En 2019, le PPC de Maxime Bernier avait récolté 1,7 % des voix. Ce n’est pas une bonne nouvelle : l’extrême droite canadienne a triplé son score en 2021, avec ces 5,3 % du vote, au moment d’écrire ces lignes.

PHOTO LIAM RICHARDS, LA PRESSE CANADIENNE

Maxime Bernier, chef du Parti populaire du Canada

Mais peut-être que de toute façon, pour Maxime Bernier, l’essentiel est ailleurs. Peut-être que son Parti populaire du Canada ne veut pas faire bouger le curseur au Parlement. Il l’a dit, lundi, dans son discours à Saskatoon – et je ne parle pas du bout où il affirmait pompeusement avoir « fait l’Histoire » –, non, je parle d’un autre passage, celui où le fils de Gilles Bernier a parlé de « continuer le combat pour les libertés, en dehors du Parlement, dans la rue »…

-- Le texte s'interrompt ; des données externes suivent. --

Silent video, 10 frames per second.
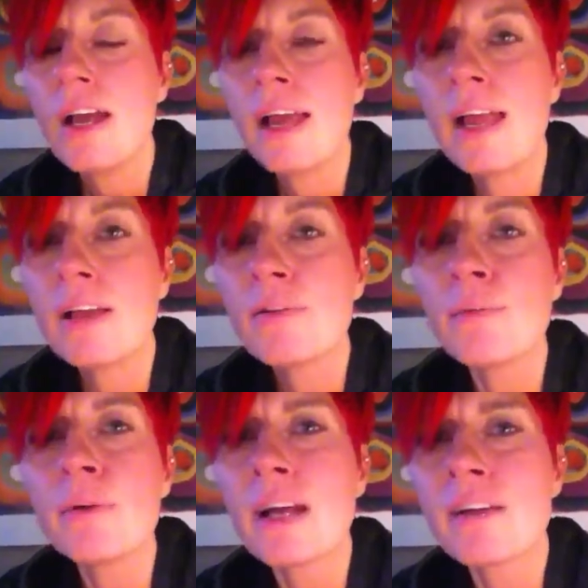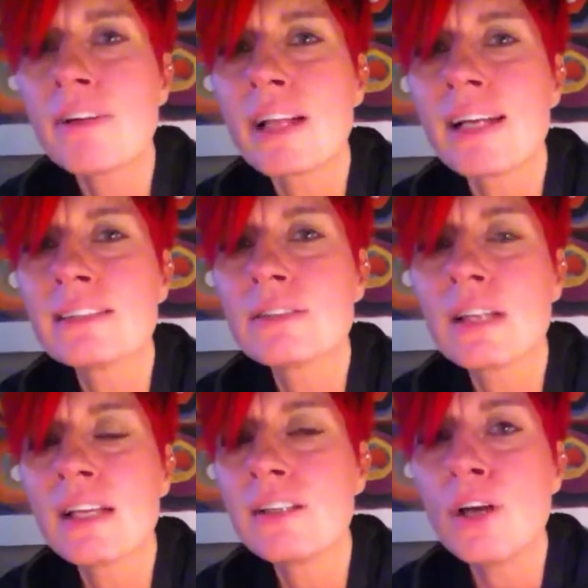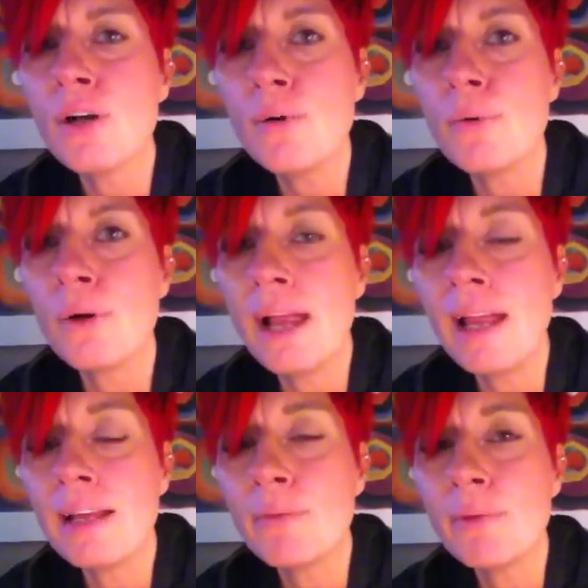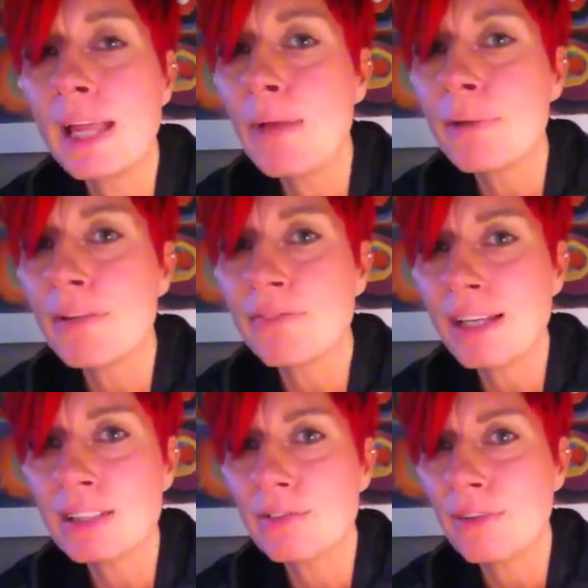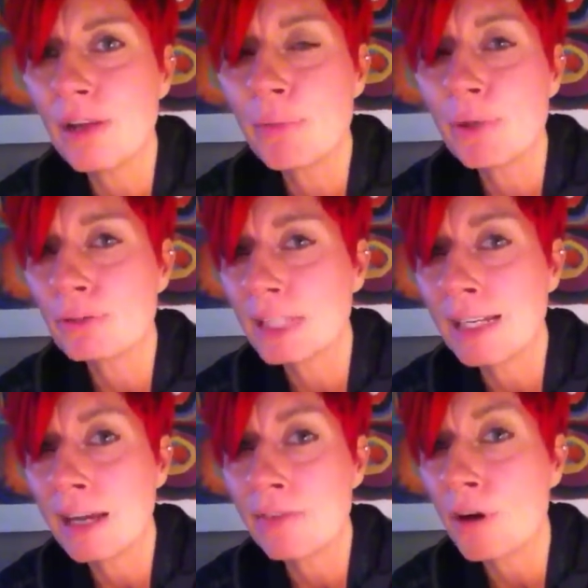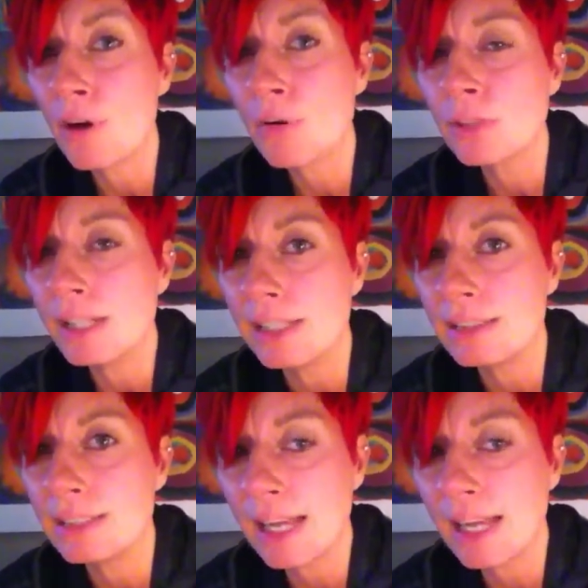And we got to realize that no, and we can't be effective if we don't take care of our own needs.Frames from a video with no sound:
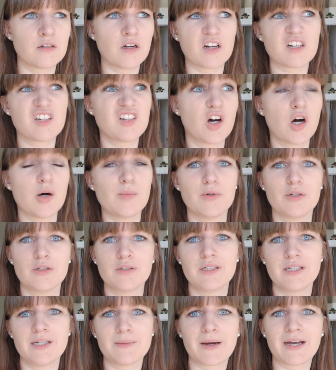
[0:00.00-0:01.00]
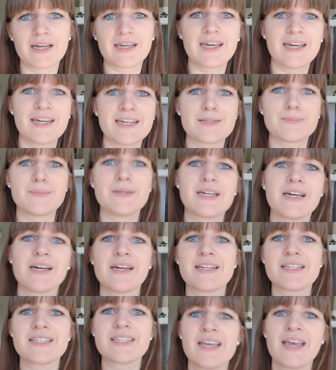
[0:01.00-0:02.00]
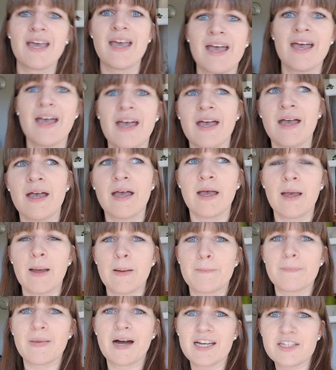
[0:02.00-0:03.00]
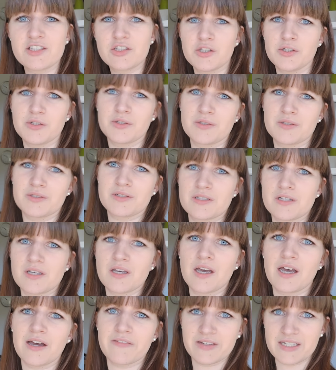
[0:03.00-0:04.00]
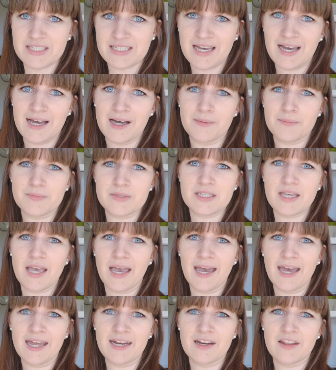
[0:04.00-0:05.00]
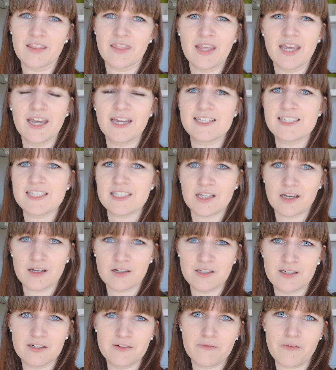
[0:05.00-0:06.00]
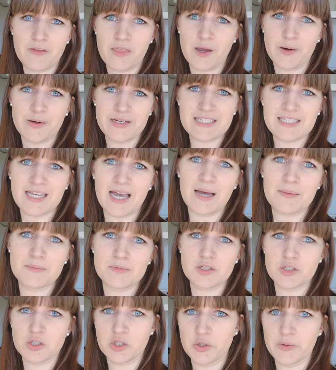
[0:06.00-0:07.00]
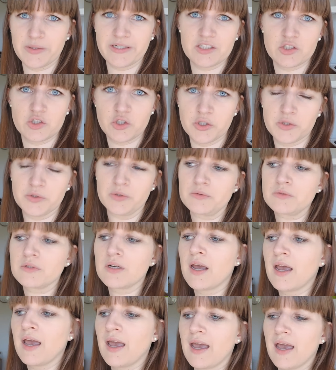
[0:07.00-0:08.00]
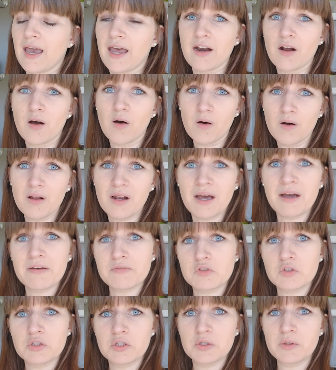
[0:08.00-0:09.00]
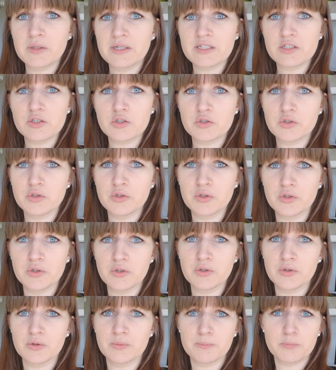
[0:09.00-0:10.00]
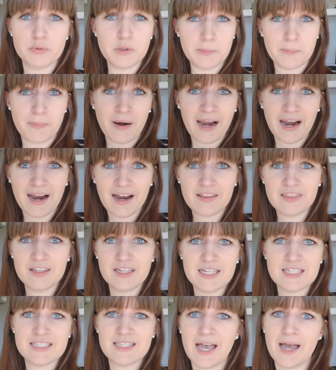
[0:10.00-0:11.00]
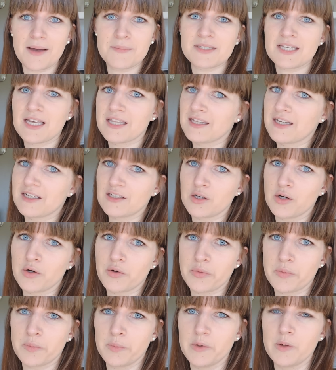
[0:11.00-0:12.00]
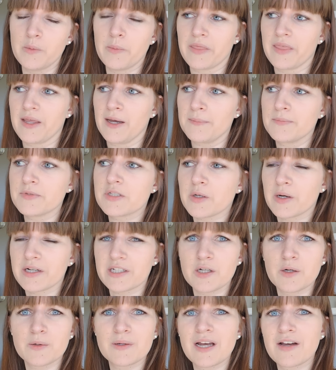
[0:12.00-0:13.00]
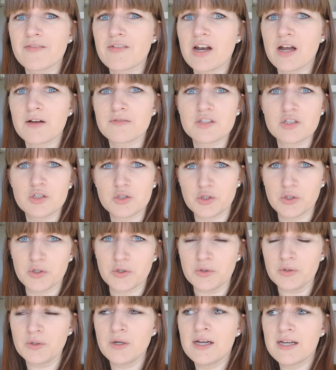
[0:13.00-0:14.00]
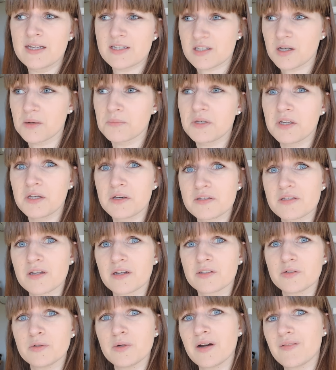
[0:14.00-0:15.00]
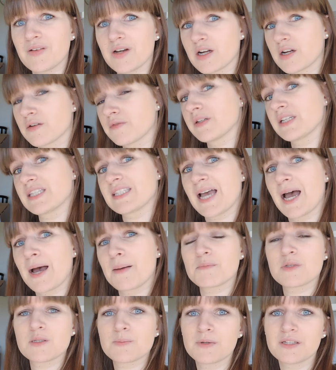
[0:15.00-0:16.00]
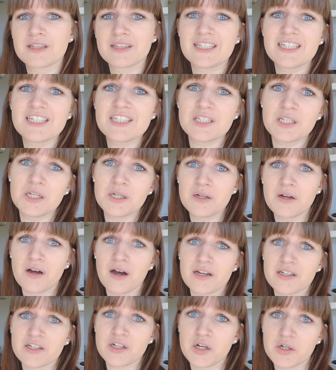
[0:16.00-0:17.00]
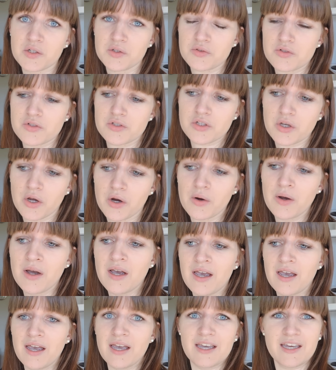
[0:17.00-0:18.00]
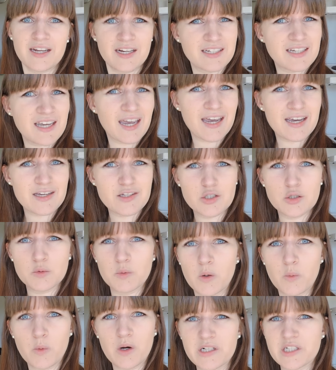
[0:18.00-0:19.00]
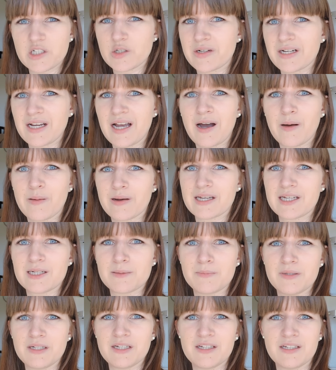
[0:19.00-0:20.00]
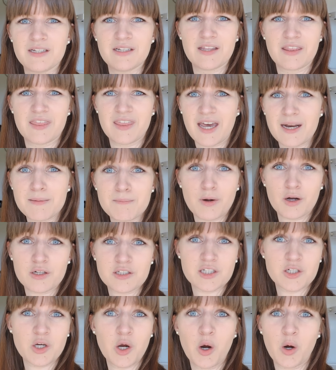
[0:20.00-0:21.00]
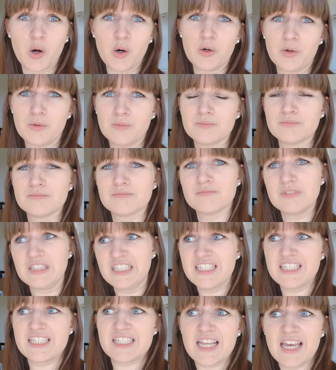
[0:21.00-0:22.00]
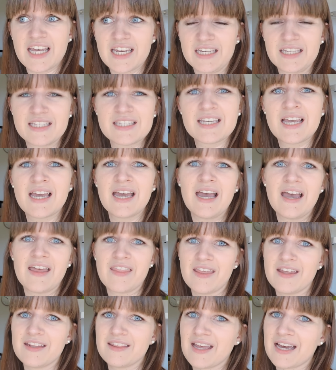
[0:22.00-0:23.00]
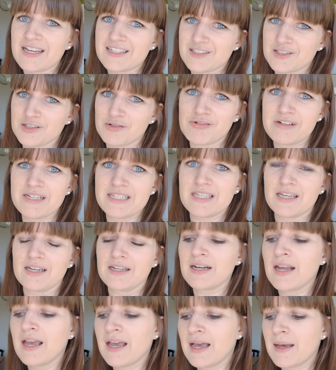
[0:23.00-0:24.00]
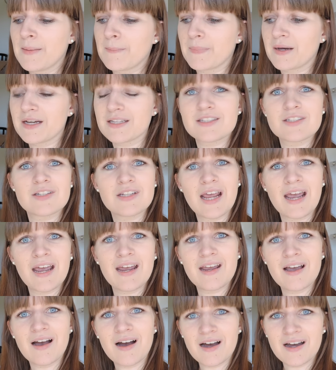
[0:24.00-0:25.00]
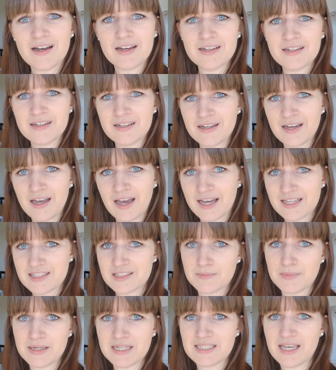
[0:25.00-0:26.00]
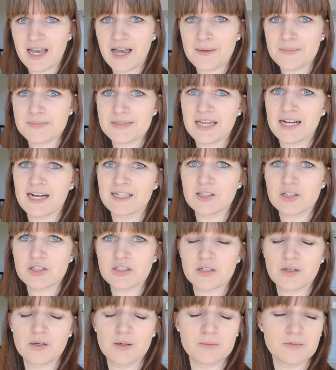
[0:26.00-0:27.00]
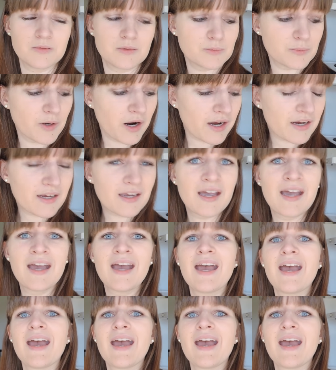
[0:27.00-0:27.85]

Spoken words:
not normal in my case because my students have exams and they study for their exams during June. And all I have to do is to prepare the exams and then go through with them, so I don't have a lot to do. Some years I do have a lot of exams, but this year I don't. So in case you were wondering how I can be that much at home these days, then that's the reason. But today I had some exams and I just got home from work,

C’est toujours inquiétant quand des chefs politiques parlent de « continuer » un combat politique « dans la rue », parce qu’ils ne peuvent pas gagner au Parlement. Les chefs politiques responsables calment les meutes, ils ne cherchent pas à faire hurler la meute.

Pourtant, 475 000 de nos concitoyens pensent que c’est une bonne idée de souhaiter subtilement la victoire de la force sur les urnes, de ne pas condamner les coucous qui espèrent pendre des leaders politiques.

J’espère voir les choses d’un prisme déformant quand je dis : c’est inquiétant, ce score de Bernier, lundi.